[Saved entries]
* * * * * * *

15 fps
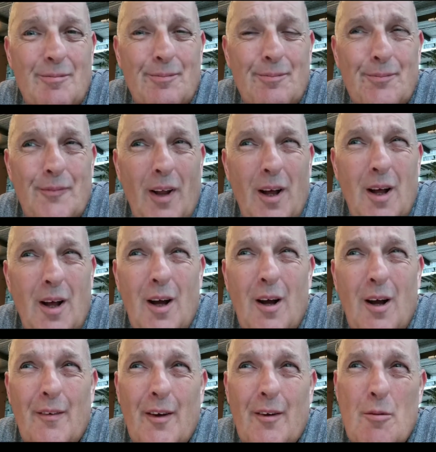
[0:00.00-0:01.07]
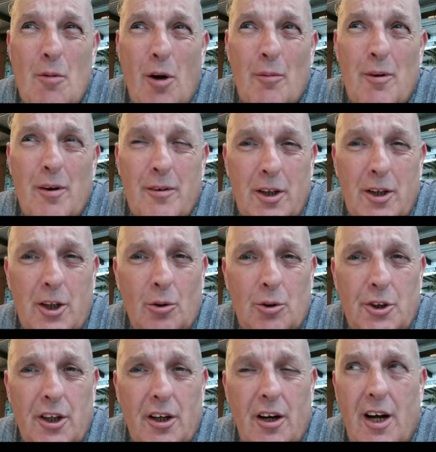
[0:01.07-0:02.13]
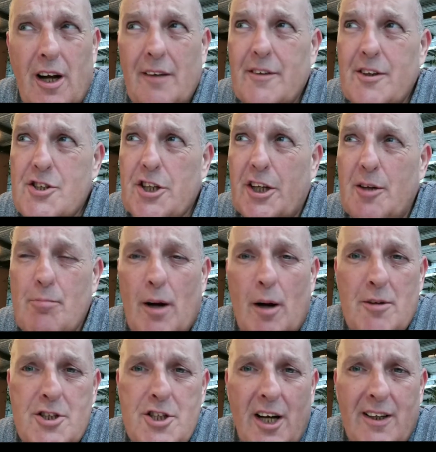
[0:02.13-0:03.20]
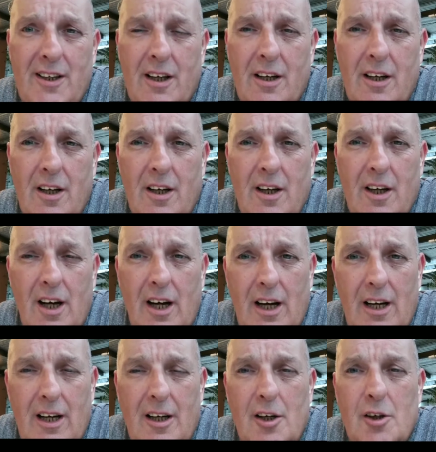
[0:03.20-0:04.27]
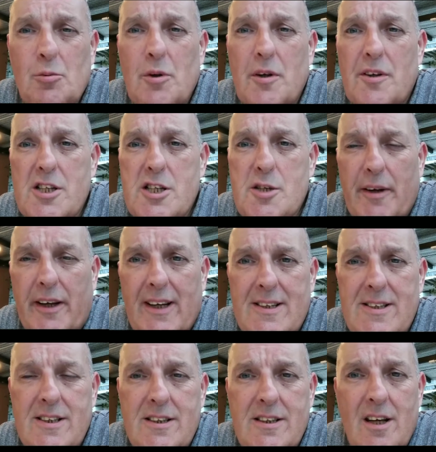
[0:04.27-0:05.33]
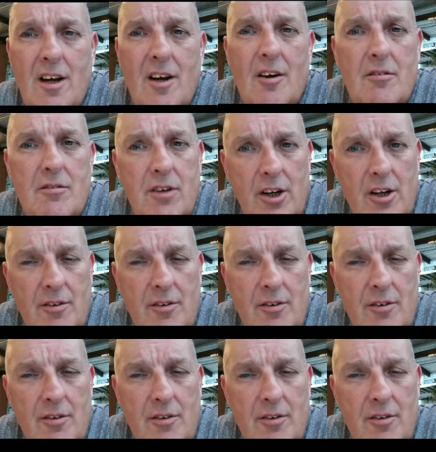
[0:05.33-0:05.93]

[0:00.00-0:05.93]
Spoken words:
They remind me of the culture. I have the chicken parmigiana with the spaghetti, very, very nice.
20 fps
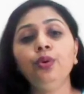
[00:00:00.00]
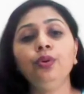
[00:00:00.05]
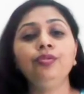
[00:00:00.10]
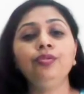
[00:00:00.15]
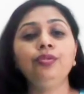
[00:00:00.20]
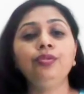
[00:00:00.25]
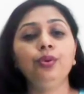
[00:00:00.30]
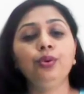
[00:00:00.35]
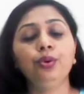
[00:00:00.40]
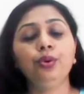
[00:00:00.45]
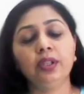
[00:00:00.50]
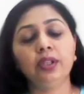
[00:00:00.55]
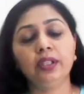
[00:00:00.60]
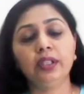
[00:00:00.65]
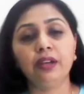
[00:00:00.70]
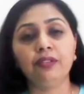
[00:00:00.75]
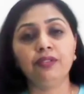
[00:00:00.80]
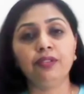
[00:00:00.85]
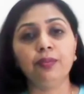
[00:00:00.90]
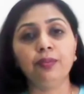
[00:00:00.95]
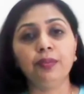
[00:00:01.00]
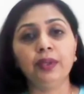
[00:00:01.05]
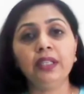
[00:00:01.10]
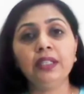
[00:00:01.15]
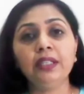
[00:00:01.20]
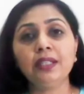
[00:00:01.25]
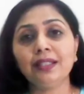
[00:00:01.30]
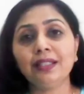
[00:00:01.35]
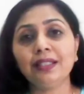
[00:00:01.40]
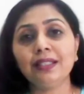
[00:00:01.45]
of local
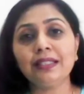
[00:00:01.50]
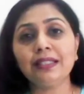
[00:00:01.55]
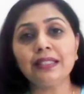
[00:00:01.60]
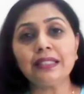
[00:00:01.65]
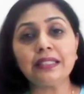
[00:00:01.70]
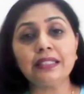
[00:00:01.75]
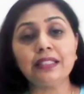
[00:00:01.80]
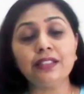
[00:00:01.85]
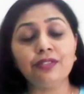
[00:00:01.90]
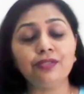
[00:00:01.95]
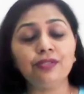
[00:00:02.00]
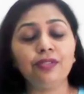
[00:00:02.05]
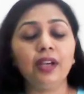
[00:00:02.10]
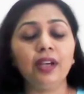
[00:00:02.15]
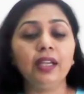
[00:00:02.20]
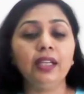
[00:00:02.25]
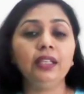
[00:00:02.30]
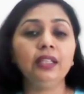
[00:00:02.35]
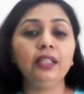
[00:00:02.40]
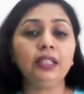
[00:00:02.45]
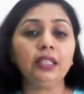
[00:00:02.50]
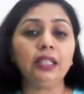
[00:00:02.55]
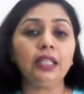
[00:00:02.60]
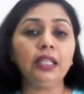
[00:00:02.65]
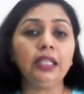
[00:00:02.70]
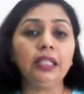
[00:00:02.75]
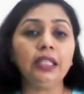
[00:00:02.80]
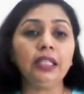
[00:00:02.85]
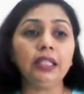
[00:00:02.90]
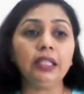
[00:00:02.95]
government is defined
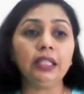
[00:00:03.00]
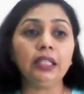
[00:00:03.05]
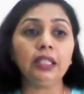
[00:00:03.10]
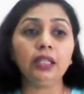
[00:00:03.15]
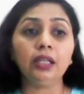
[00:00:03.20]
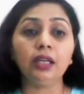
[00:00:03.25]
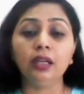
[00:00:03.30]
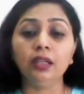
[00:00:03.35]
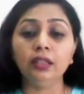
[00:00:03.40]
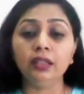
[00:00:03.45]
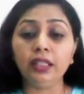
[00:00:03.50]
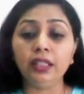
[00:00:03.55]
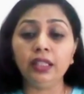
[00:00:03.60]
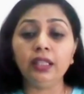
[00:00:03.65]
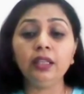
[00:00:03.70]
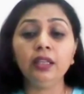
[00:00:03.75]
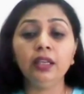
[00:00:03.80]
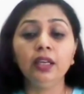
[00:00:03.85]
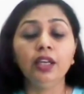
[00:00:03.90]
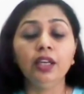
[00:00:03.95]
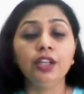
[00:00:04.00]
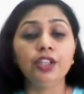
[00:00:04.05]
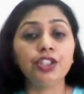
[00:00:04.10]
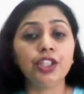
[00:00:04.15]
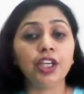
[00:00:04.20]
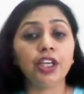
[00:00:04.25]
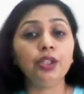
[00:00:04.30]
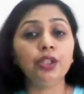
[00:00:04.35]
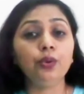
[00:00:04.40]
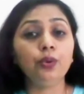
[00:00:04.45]
in the
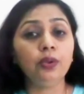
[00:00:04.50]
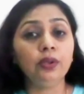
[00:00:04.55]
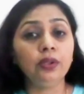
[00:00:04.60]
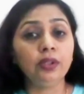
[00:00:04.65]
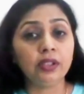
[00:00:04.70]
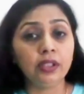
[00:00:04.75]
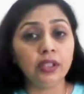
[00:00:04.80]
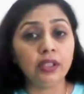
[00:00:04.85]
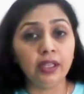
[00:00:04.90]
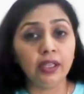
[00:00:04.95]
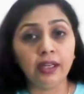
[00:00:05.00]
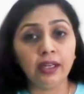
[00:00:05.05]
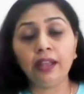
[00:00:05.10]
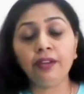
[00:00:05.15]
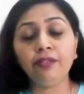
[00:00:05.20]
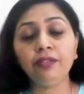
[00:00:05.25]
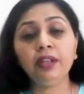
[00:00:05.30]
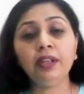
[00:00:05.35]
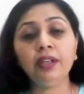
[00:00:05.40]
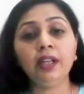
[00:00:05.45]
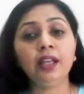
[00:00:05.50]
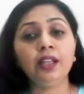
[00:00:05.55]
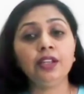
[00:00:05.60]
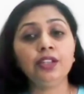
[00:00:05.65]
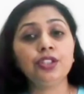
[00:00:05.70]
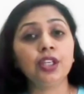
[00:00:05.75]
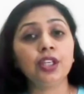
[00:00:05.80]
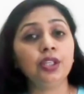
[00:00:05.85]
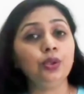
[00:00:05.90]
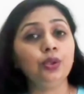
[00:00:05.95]
Schedule 11
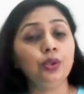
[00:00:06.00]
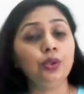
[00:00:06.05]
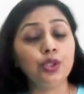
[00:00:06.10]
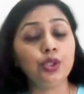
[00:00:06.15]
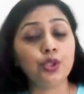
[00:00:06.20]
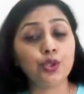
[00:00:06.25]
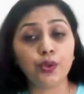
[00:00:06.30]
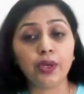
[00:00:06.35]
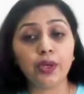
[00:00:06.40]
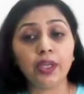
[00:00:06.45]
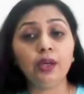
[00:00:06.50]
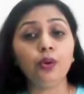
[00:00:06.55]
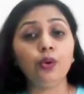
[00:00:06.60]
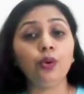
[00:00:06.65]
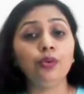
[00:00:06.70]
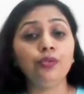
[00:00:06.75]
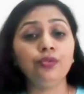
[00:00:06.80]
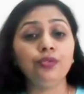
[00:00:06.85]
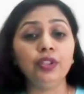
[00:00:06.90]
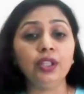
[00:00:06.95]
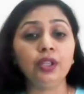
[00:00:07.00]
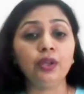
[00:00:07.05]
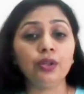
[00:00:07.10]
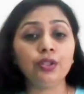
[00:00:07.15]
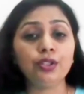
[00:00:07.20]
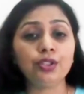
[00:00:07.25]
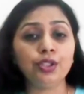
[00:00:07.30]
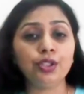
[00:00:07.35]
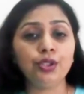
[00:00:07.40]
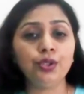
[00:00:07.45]
and Schedule 12 of the
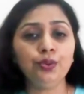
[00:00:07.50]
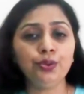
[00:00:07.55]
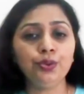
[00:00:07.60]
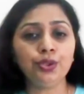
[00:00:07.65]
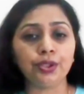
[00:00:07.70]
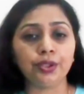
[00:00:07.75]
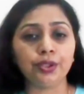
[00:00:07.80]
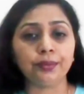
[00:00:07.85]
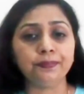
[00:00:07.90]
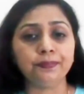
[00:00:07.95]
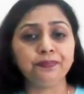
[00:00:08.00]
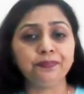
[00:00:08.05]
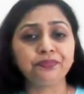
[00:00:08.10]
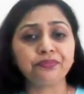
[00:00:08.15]
Constitution.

* * * * * * *

# Task goal:
Within the data above, repeat exactly the lines from the one bearing "[00:00:03.60]" through the one bearing "[00:00:05.75]". Include no pictures and nothing else.

# Written response:
[00:00:03.60]
[00:00:03.65]
[00:00:03.70]
[00:00:03.75]
[00:00:03.80]
[00:00:03.85]
[00:00:03.90]
[00:00:03.95]
[00:00:04.00]
[00:00:04.05]
[00:00:04.10]
[00:00:04.15]
[00:00:04.20]
[00:00:04.25]
[00:00:04.30]
[00:00:04.35]
[00:00:04.40]
[00:00:04.45]
in the
[00:00:04.50]
[00:00:04.55]
[00:00:04.60]
[00:00:04.65]
[00:00:04.70]
[00:00:04.75]
[00:00:04.80]
[00:00:04.85]
[00:00:04.90]
[00:00:04.95]
[00:00:05.00]
[00:00:05.05]
[00:00:05.10]
[00:00:05.15]
[00:00:05.20]
[00:00:05.25]
[00:00:05.30]
[00:00:05.35]
[00:00:05.40]
[00:00:05.45]
[00:00:05.50]
[00:00:05.55]
[00:00:05.60]
[00:00:05.65]
[00:00:05.70]
[00:00:05.75]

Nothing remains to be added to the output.